In the records, find each line where "frames" occurs, and copy it.

Extracted information: Begin

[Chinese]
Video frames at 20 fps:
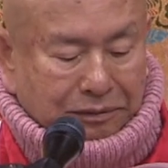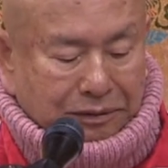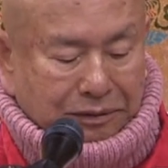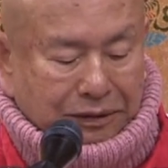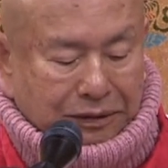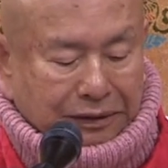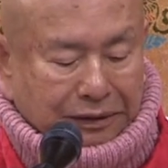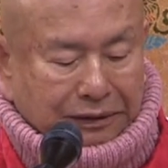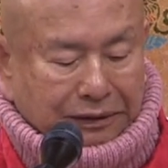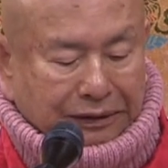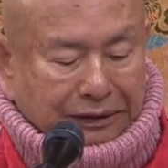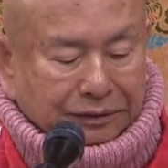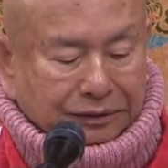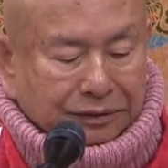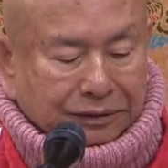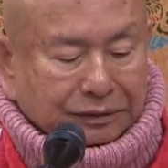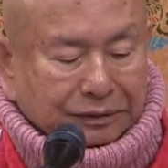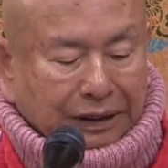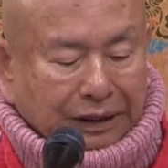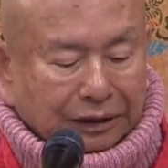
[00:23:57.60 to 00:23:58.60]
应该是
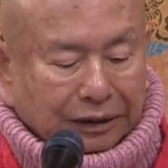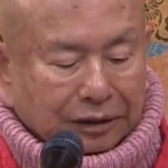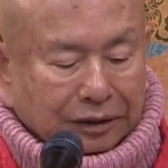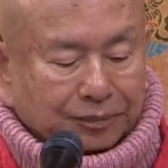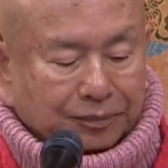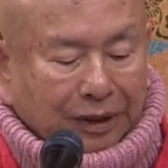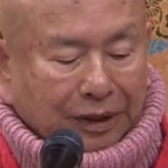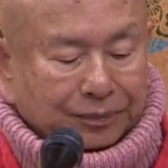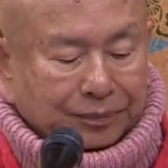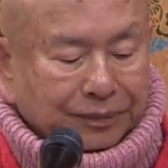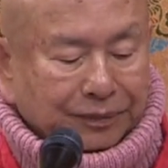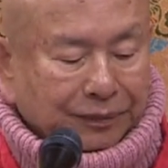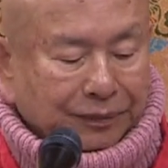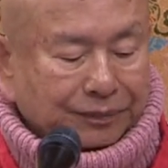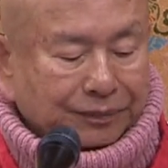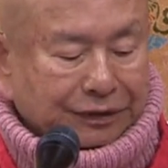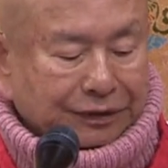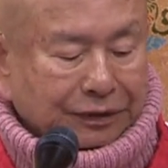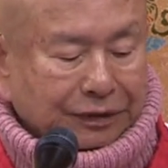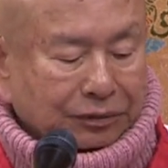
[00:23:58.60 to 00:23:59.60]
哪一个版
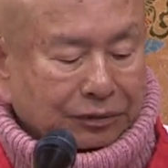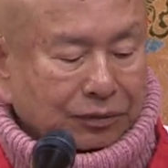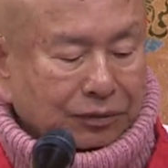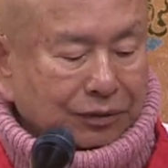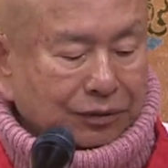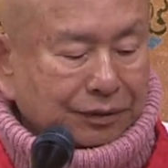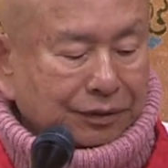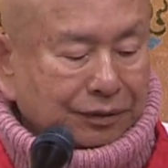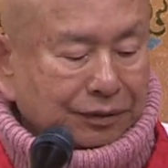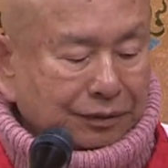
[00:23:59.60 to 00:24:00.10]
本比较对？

Extracted information: End
Extracted information: Begin

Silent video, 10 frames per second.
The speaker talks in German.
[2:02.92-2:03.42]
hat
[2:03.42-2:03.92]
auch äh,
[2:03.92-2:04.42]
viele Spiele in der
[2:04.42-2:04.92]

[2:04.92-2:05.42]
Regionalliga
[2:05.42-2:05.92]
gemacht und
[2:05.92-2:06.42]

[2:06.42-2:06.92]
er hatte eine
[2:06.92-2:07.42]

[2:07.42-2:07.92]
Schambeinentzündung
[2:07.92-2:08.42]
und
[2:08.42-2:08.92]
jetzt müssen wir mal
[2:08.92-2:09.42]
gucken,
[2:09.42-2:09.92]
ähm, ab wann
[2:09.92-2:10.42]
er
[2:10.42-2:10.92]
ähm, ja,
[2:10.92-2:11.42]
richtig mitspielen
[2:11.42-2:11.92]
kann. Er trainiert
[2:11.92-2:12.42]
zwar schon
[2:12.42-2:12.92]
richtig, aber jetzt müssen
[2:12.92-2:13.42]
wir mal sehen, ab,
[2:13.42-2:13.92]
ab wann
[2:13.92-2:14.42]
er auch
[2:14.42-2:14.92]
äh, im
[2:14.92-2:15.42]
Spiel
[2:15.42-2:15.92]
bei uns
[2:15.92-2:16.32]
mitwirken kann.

Extracted information: End

# Task output:
Video frames at 20 fps:
Silent video, 10 frames per second.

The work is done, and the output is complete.